[Directions for this task]:
What you return should be the complete data below, word for word, with no pictures in it.

[Dataset records]:
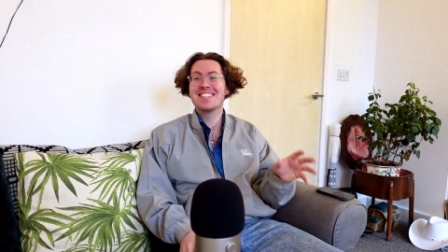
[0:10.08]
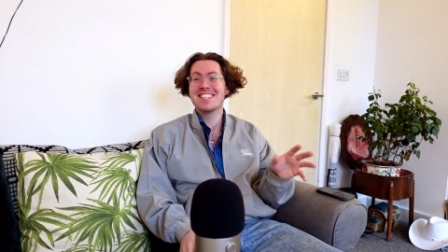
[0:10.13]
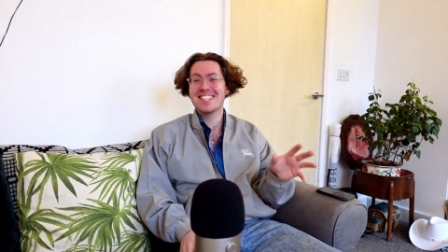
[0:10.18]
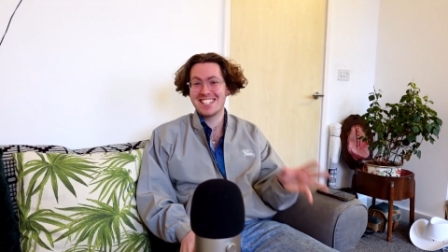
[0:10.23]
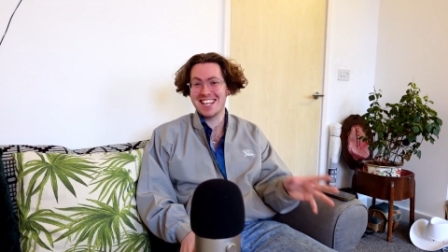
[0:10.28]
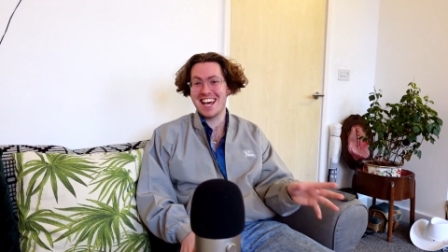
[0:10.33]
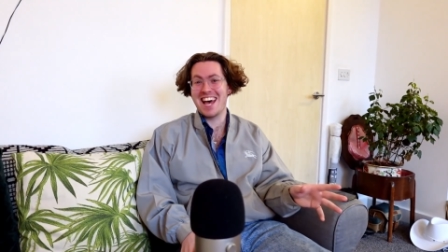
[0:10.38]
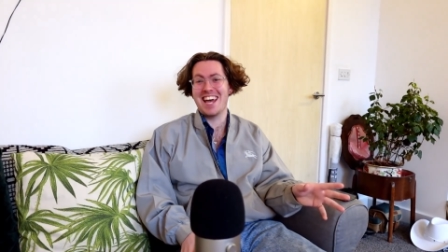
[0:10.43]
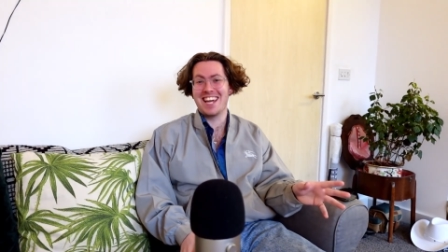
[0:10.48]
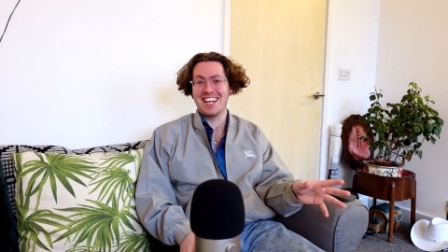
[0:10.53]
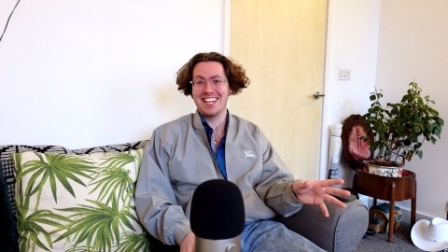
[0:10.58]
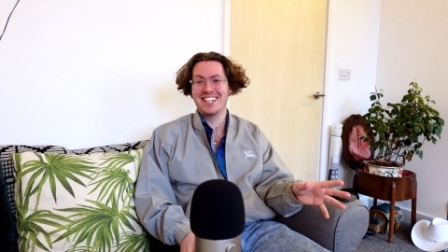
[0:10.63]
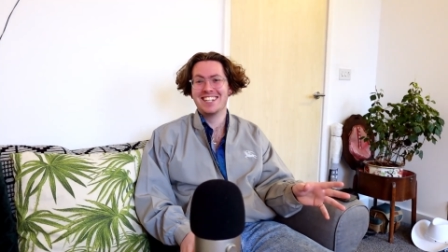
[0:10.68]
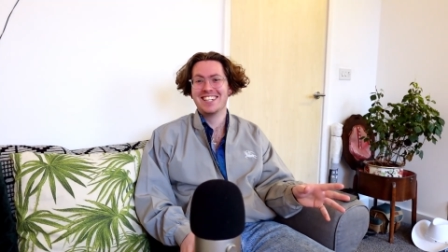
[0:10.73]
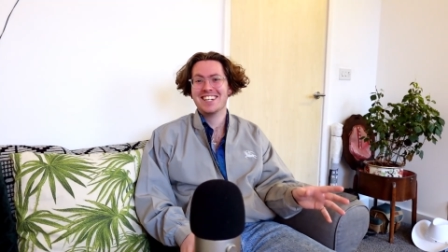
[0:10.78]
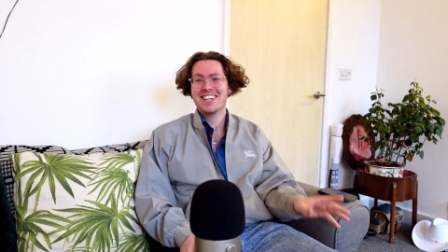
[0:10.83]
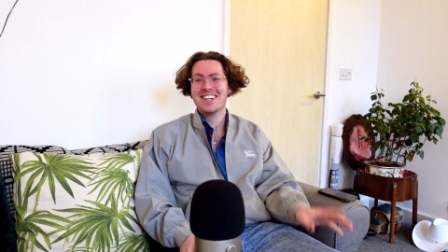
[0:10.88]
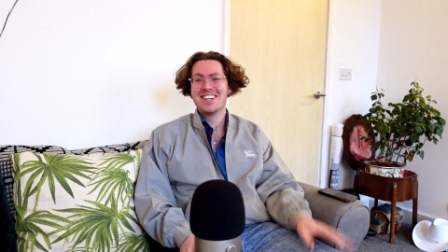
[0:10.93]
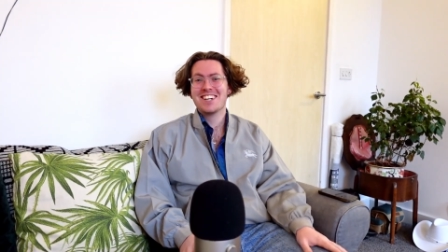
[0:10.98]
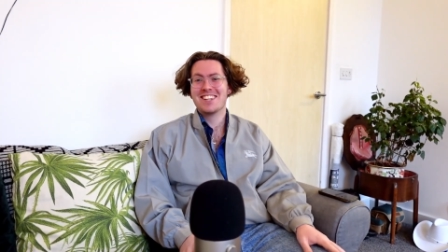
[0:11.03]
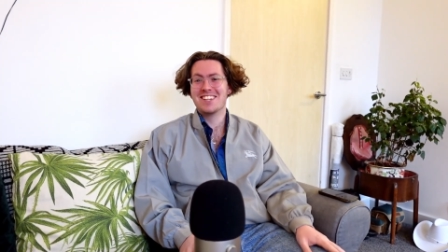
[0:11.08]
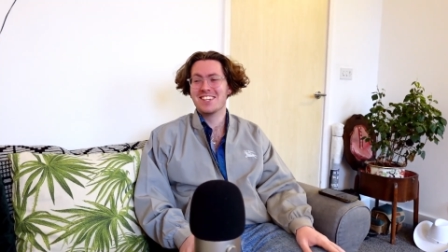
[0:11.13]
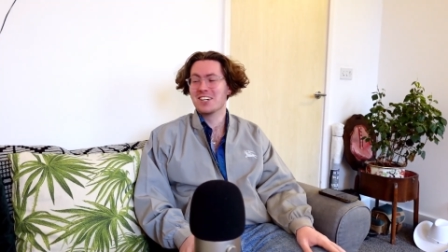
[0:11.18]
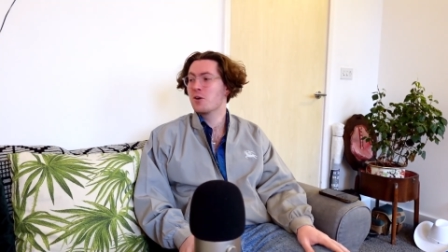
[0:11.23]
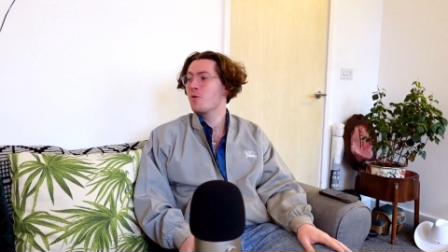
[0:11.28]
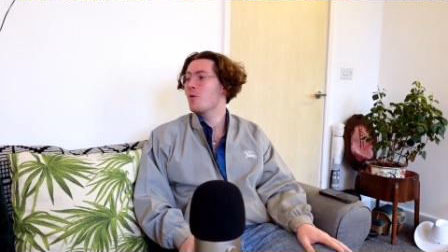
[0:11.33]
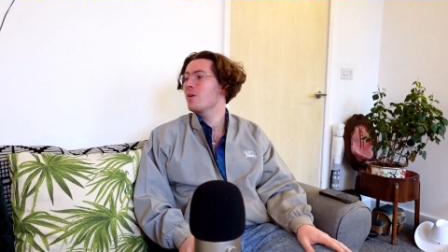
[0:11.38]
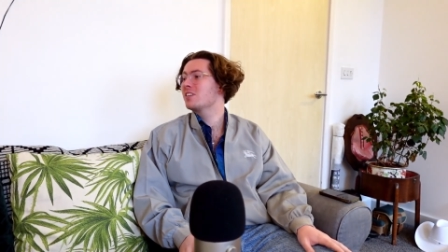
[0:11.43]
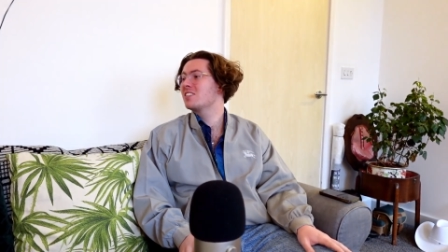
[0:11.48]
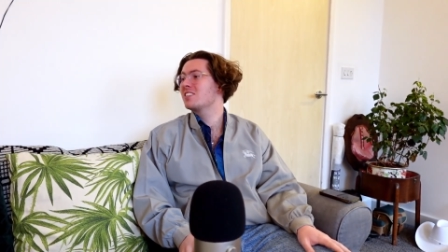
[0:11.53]
today, the
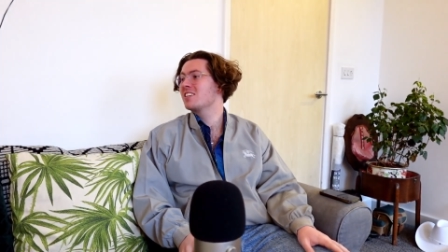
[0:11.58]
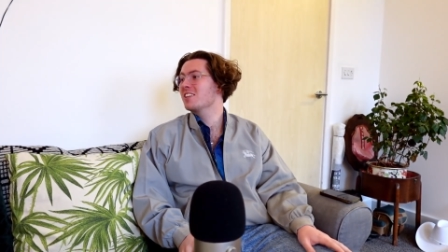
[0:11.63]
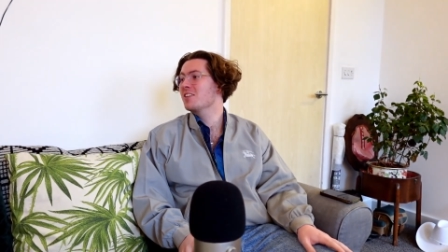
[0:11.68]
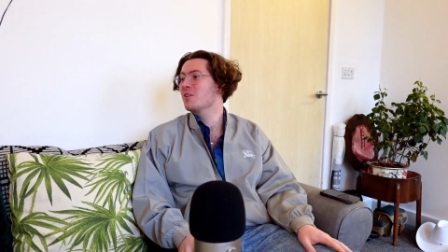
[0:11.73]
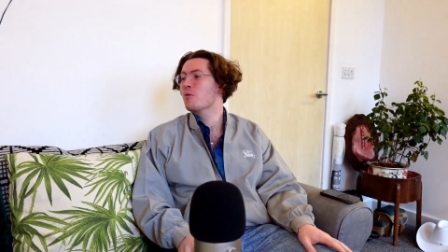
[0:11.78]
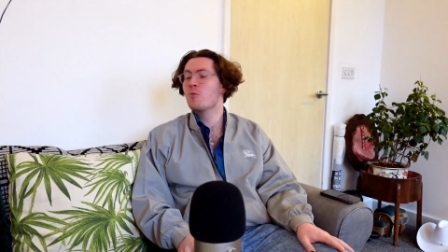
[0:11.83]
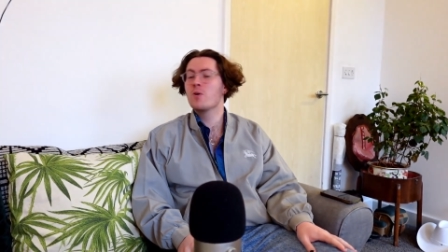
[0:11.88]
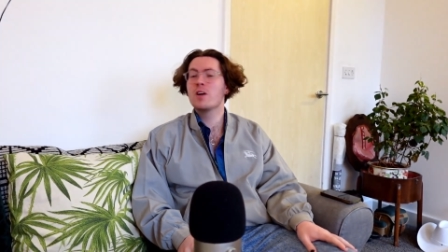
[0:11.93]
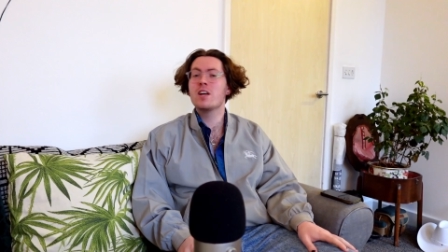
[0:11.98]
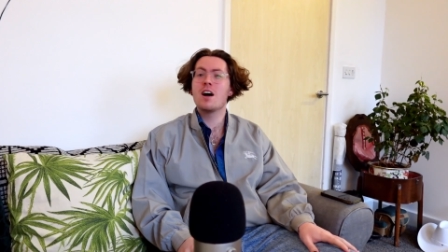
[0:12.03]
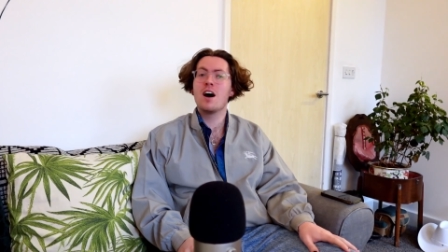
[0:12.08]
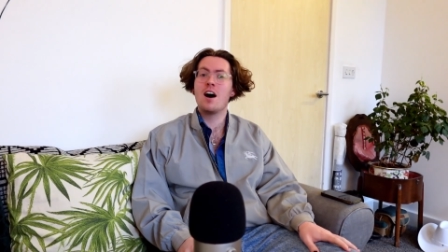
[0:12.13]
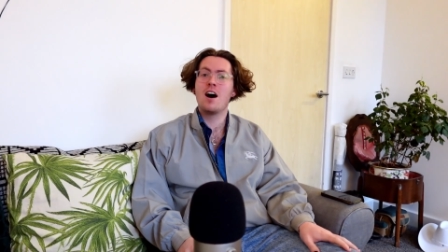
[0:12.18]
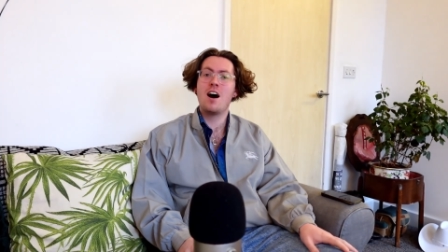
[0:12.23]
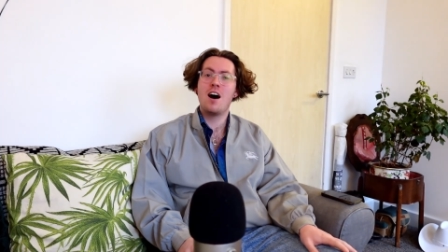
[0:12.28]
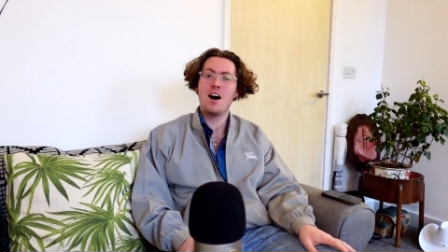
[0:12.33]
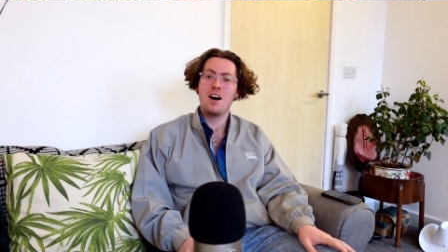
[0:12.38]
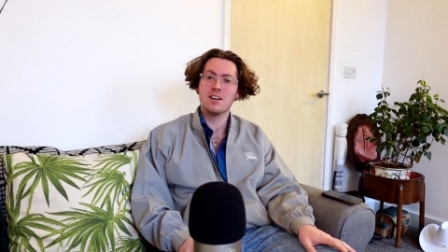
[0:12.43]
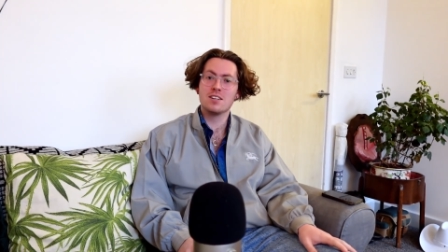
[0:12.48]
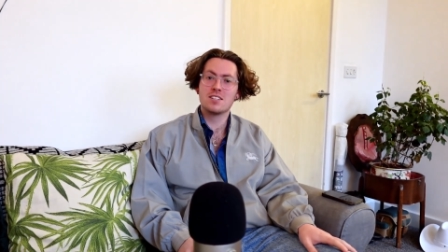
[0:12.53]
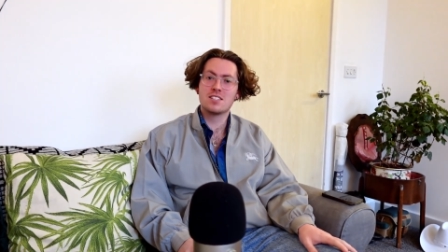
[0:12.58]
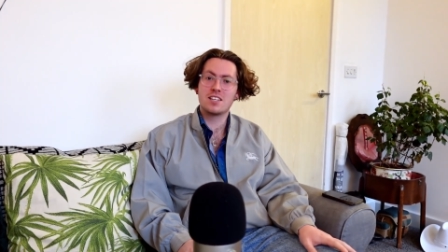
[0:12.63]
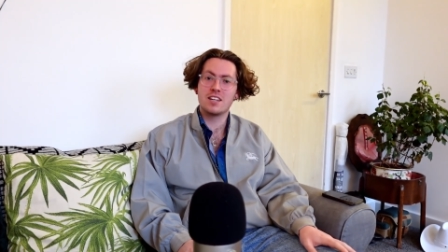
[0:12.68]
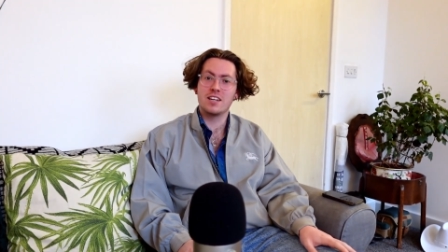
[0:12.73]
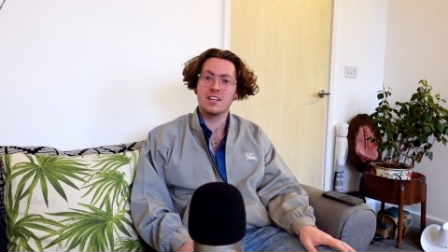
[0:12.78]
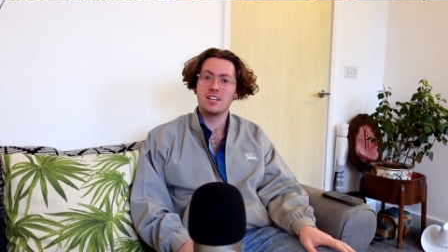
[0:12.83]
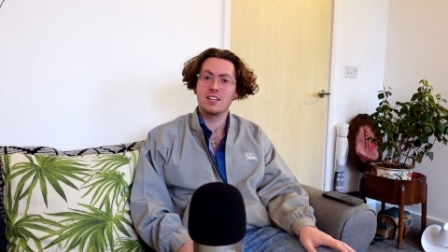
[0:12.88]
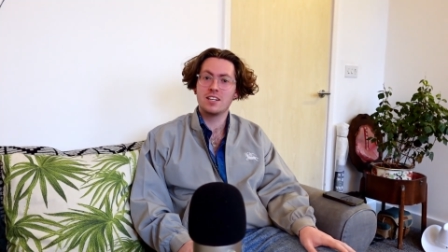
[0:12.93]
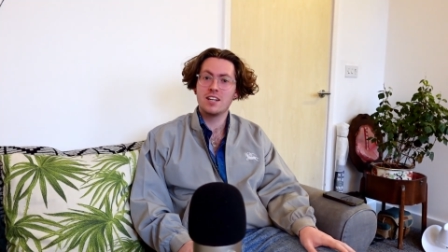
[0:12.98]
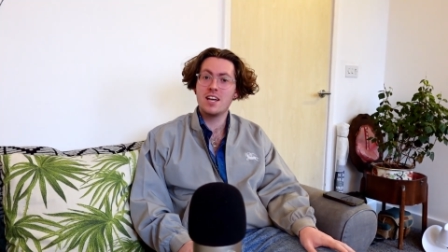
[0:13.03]
question that we are
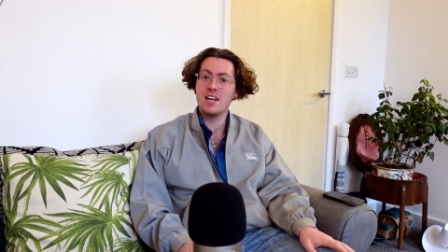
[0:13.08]
asking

[Exercise answer]:
[0:10.08]
[0:10.13]
[0:10.18]
[0:10.23]
[0:10.28]
[0:10.33]
[0:10.38]
[0:10.43]
[0:10.48]
[0:10.53]
[0:10.58]
[0:10.63]
[0:10.68]
[0:10.73]
[0:10.78]
[0:10.83]
[0:10.88]
[0:10.93]
[0:10.98]
[0:11.03]
[0:11.08]
[0:11.13]
[0:11.18]
[0:11.23]
[0:11.28]
[0:11.33]
[0:11.38]
[0:11.43]
[0:11.48]
[0:11.53]
today, the
[0:11.58]
[0:11.63]
[0:11.68]
[0:11.73]
[0:11.78]
[0:11.83]
[0:11.88]
[0:11.93]
[0:11.98]
[0:12.03]
[0:12.08]
[0:12.13]
[0:12.18]
[0:12.23]
[0:12.28]
[0:12.33]
[0:12.38]
[0:12.43]
[0:12.48]
[0:12.53]
[0:12.58]
[0:12.63]
[0:12.68]
[0:12.73]
[0:12.78]
[0:12.83]
[0:12.88]
[0:12.93]
[0:12.98]
[0:13.03]
question that we are
[0:13.08]
asking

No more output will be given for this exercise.